Do not put pwbPropertiesPlugin() in both plugins and sandboxed for the same environment.

Vite Exclude

Add "pwb-properties" to vite.optimizeDeps.exclude alongside the other local/plugin packages:

exclude: [
  "@emdash-cms/admin",
  "emdash",
  "emdash/astro",
  "@emdash-cms/plugin-forms",
  "@emdash-cms/plugin-webhook-notifier",
  "pwb-properties",
  ...emdashLocalExcludes,
  ...nativeSsrExcludes
]

Suggested Implementation Order

  1. scaffold package, descriptor, and runtime entrypoint
  2. add plugin registration to astro.config.mjs
  3. implement settings storage and validation
  4. implement list fetch against the real PWB search response
  5. implement detail fetch against the real PWB detail response
  6. add pagination and sale/rental filter buttons
  7. improve error states and empty states

Acceptance Criteria

The guide should be considered implemented only when all of the following are true:

Check Expected
Plugin appears in admin sidebar Yes
Settings page can save a valid URL Yes
Invalid URL is rejected with a clear message Yes
List page loads properties from PWB Yes
Sale/rental filter uses sale_or_rental and works Yes
Pagination uses API metadata, not items.length === 20 heuristics Yes
Detail view loads a property by slug Yes
API failures show an error state distinct from empty results Yes
After changing plugin runtime code locally, the dev server is restarted before retesting Yes
Production config registers plugin only in sandboxed Yes

Common Mistakes To Avoid

  1. Defining the same plugin in both plugins and sandboxed for production.
  2. Rebuilding PWB response types incorrectly instead of following the existing client.
  3. Using mode instead of sale_or_rental in PWB search requests.
  4. Assuming property detail returns { property } when the site expects the object directly.
  5. Treating API failure as an empty list.
  6. Overwriting pnpm-workspace.yaml instead of merging the workspace config.
  7. Using undocumented env access in plugin runtime code without verifying it.
  8. Using Block Kit field names that differ from the documented local reference.
  9. Retesting a plugin fix without restarting npx emdash dev, causing stale plugin code to remain active.

Recommendation

This plugin makes sense. The strongest version is a thin admin-facing adapter around the existing PWB API contracts already used by the site.

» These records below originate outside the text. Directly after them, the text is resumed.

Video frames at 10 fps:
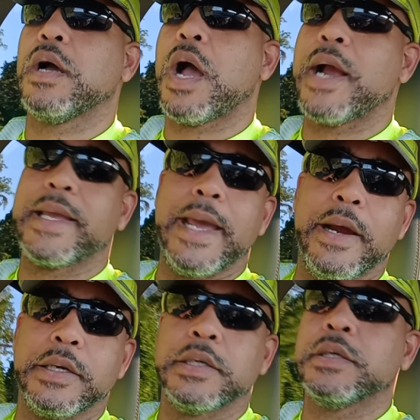our
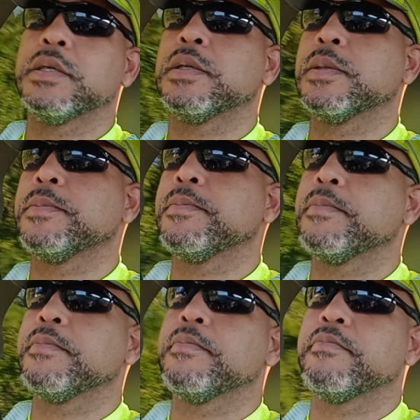character,
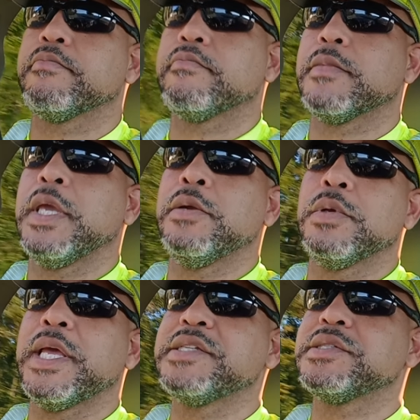in a
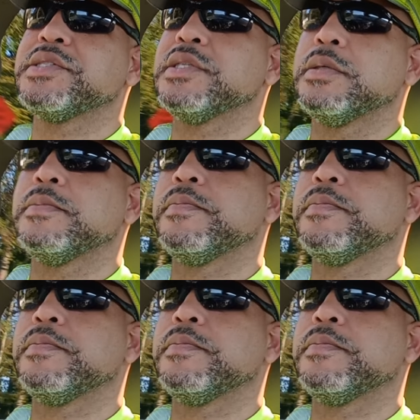relationship.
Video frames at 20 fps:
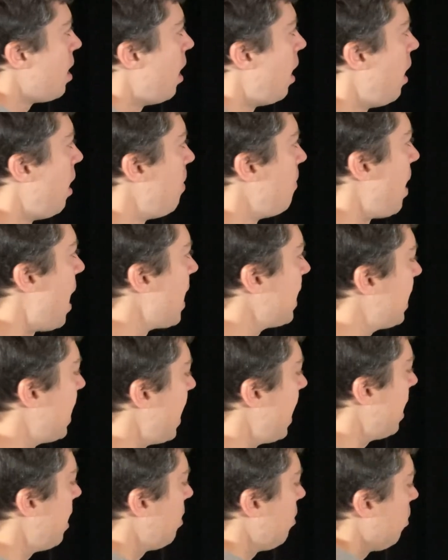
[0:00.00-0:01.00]
I
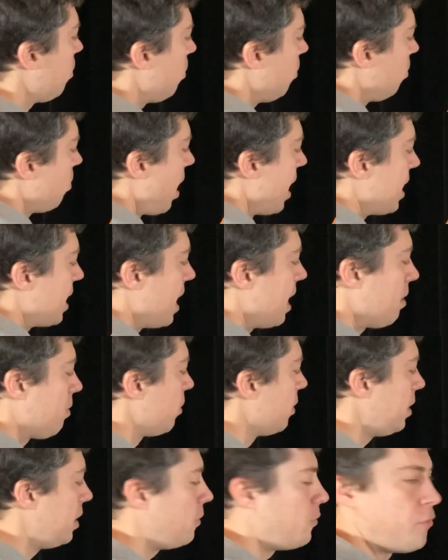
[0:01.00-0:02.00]
can't
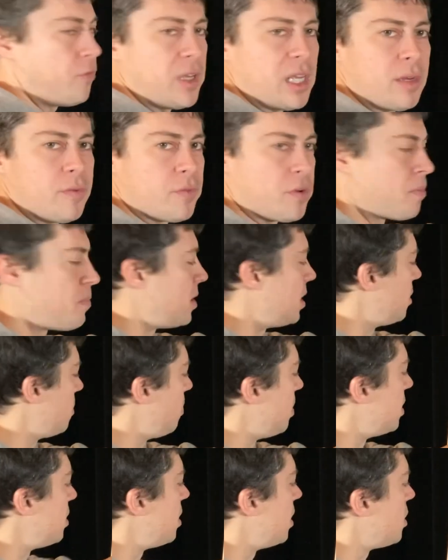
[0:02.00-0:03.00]
really feed from this
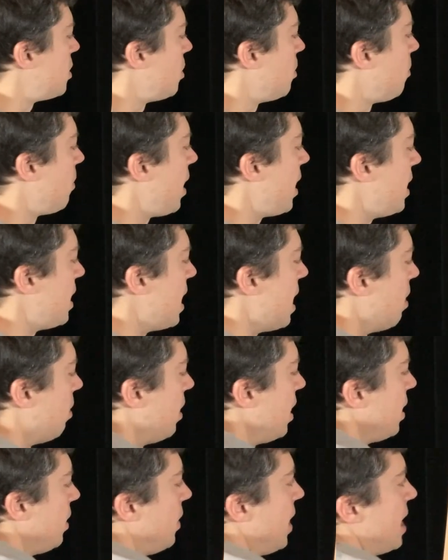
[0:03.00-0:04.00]
position right now.
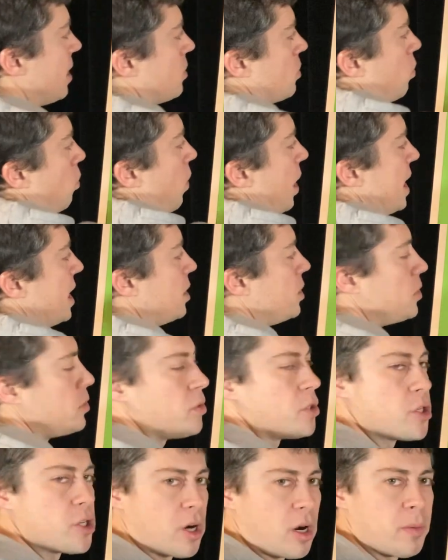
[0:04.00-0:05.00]
Like, that's way too
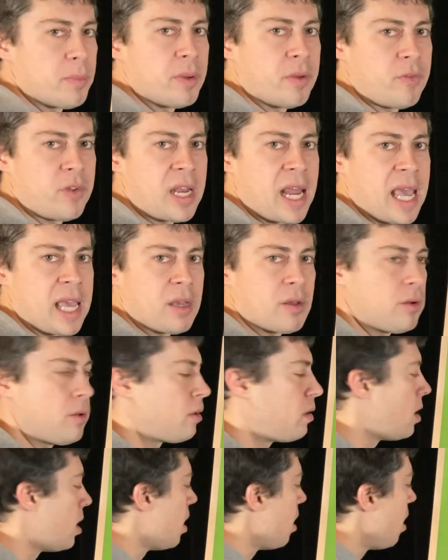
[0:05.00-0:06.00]
sharp of an angle.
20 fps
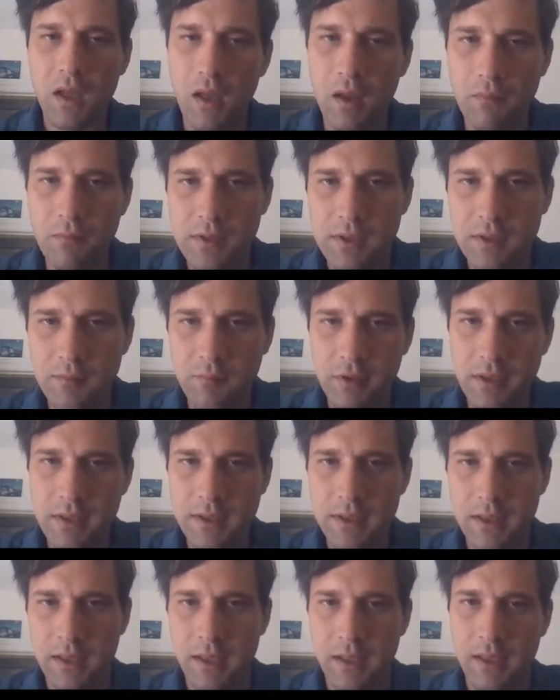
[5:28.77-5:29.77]
I was
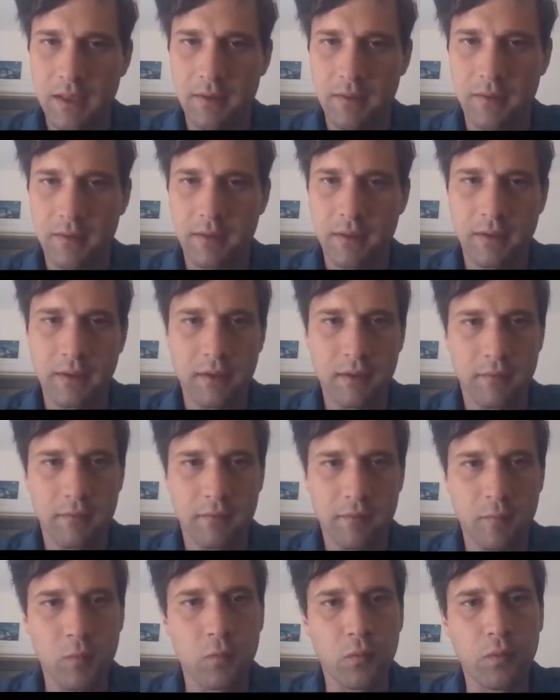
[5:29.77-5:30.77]
surprised that I hadn't heard anything
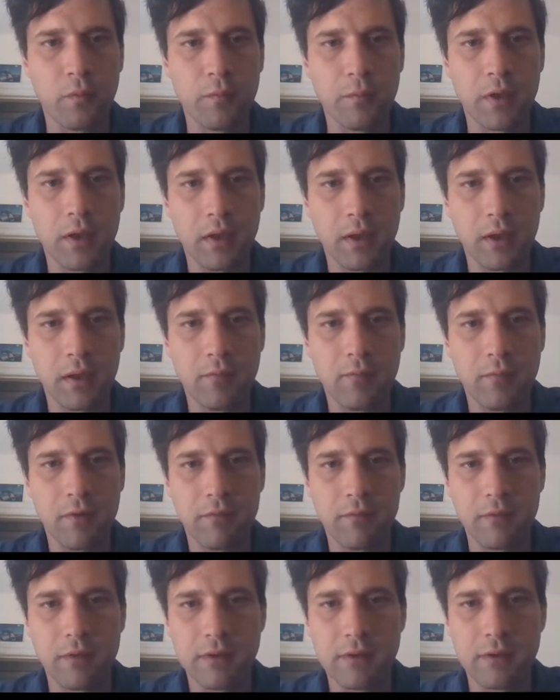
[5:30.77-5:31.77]
from a woman I had
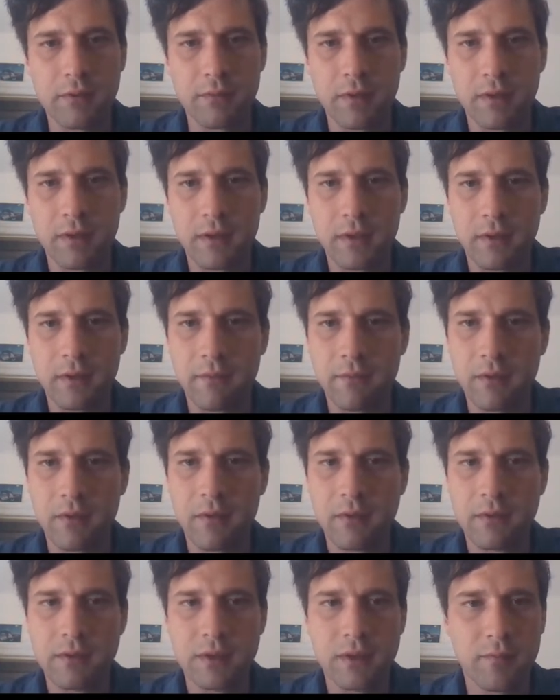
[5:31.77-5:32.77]
been friends with, and I
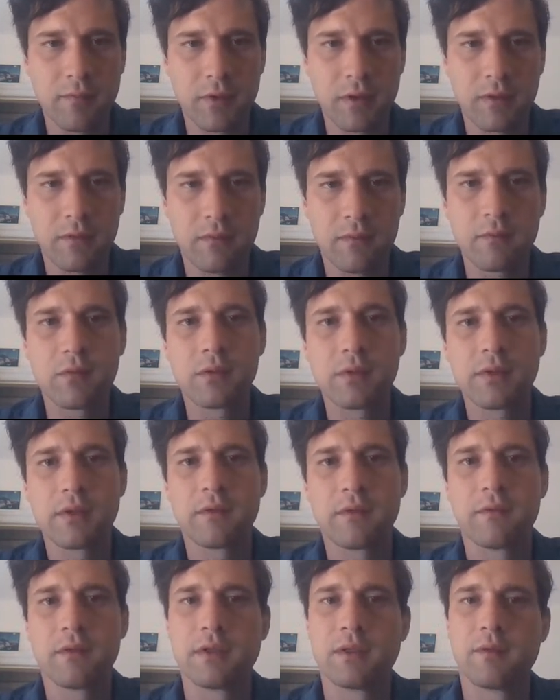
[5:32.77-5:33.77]
found out she'd been
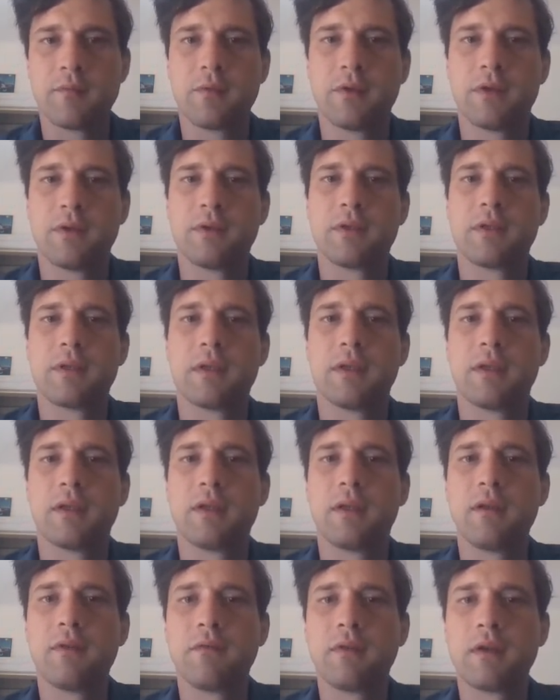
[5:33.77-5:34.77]
divorced for some years and
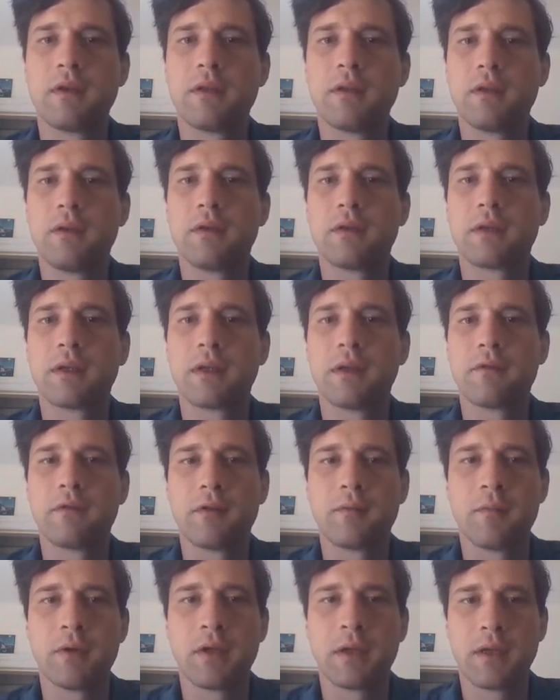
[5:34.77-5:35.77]
had lovingly looked
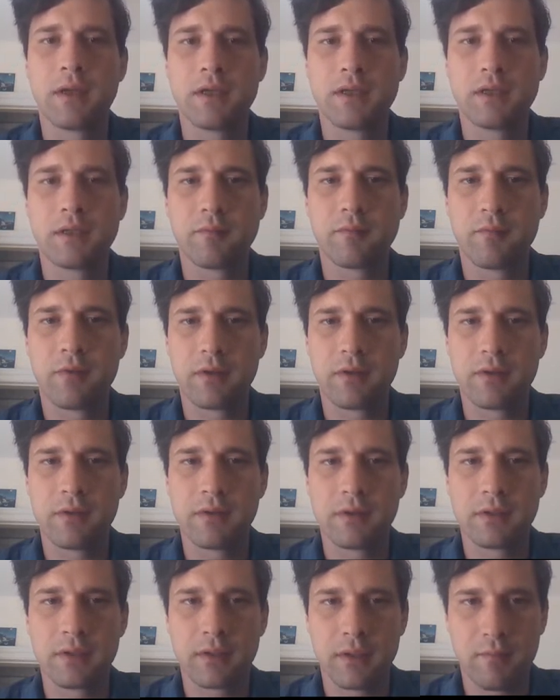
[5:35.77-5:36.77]
after my aging
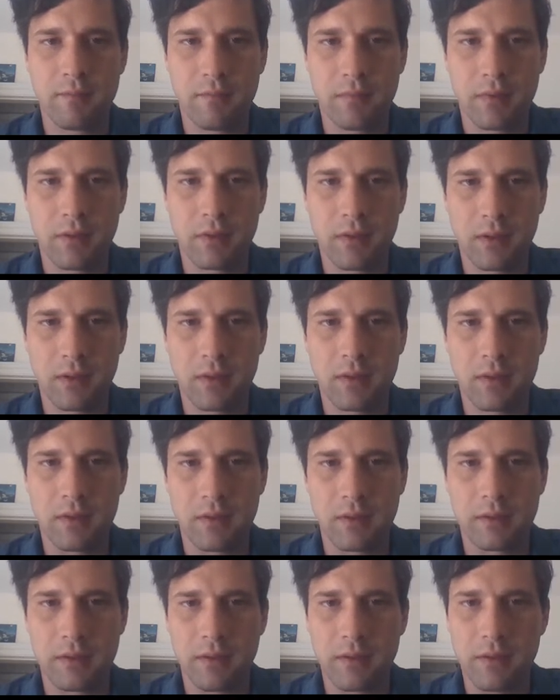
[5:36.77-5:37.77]
parents in Berlin
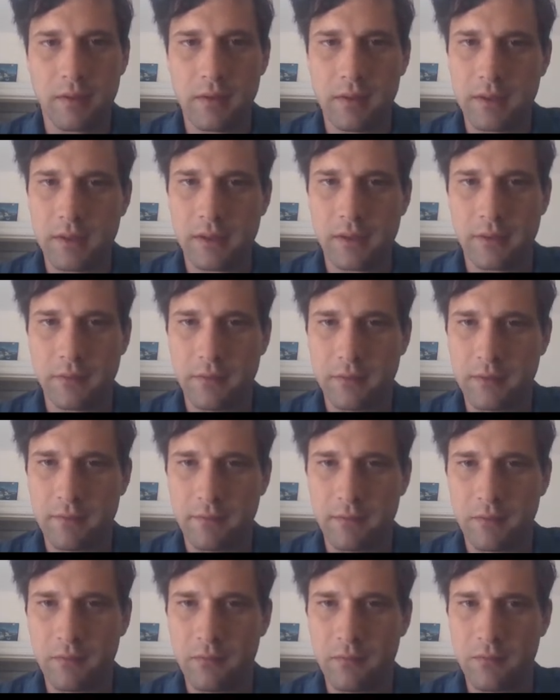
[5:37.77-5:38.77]
during the hardest years of
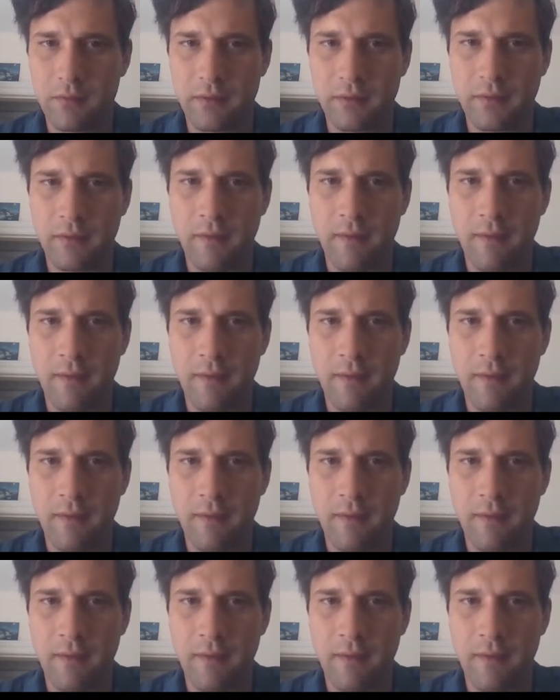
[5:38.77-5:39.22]
the war.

If you build it that way, you avoid two classes of problems:

  • the plugin drifting from the public site's real PWB integration
  • the guide drifting from EmDash's actual standard-plugin model

If you later need richer admin UX, you can revisit whether this should remain a standard Block Kit plugin or become a native/trusted plugin with React admin pages. For the current scope, standard + Block Kit is the right default.